# TASK:
For the entries that follow, set down each one exactly and drop any pictures.

____ TASK MATERIAL

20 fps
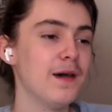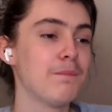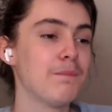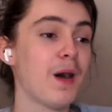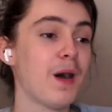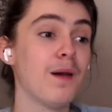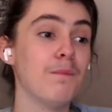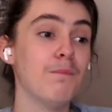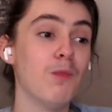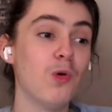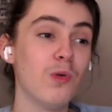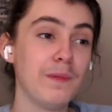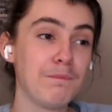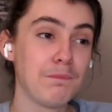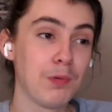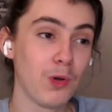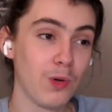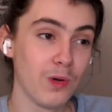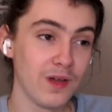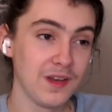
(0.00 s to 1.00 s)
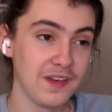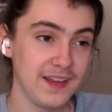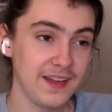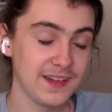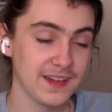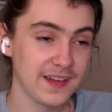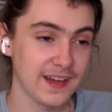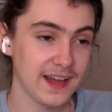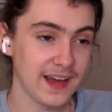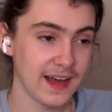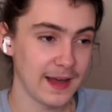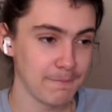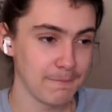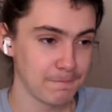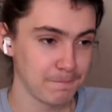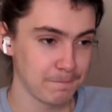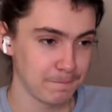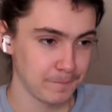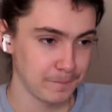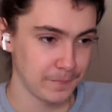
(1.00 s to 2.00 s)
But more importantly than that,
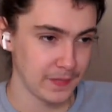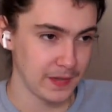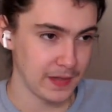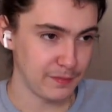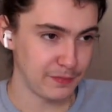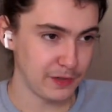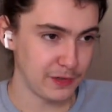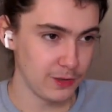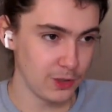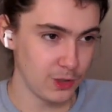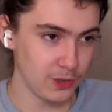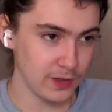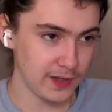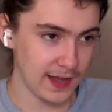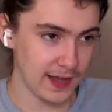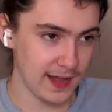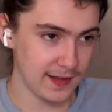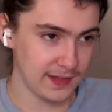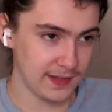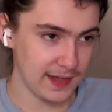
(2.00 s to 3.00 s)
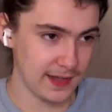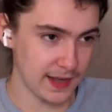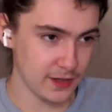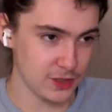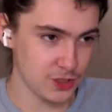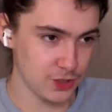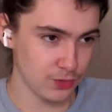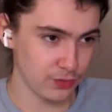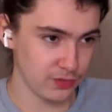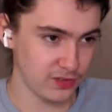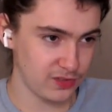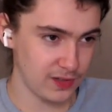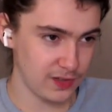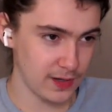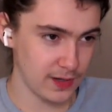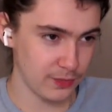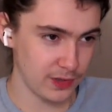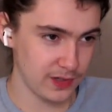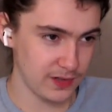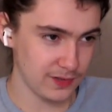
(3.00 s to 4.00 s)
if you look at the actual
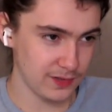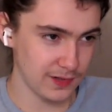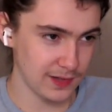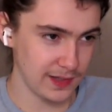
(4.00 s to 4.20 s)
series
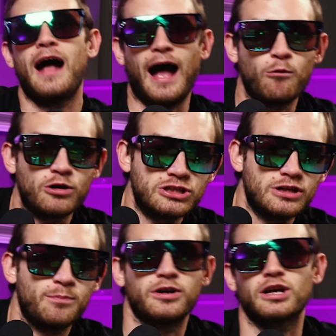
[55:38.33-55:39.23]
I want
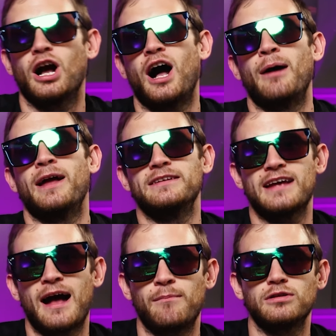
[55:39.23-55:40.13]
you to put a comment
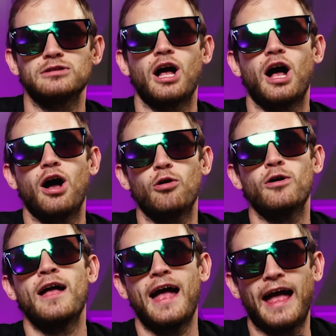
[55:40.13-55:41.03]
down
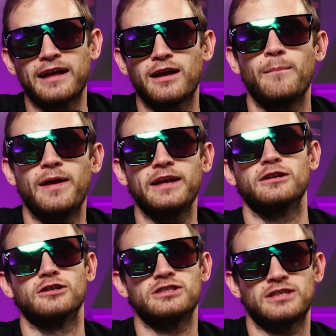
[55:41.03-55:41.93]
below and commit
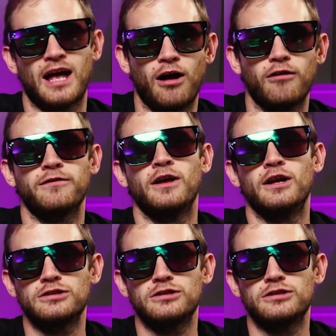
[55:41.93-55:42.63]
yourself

________

# SOLUTION TO THIS EXERCISE:
20 fps
(0.00 s to 1.00 s)
(1.00 s to 2.00 s)
But more importantly than that,
(2.00 s to 3.00 s)
(3.00 s to 4.00 s)
if you look at the actual
(4.00 s to 4.20 s)
series
[55:38.33-55:39.23]
I want
[55:39.23-55:40.13]
you to put a comment
[55:40.13-55:41.03]
down
[55:41.03-55:41.93]
below and commit
[55:41.93-55:42.63]
yourself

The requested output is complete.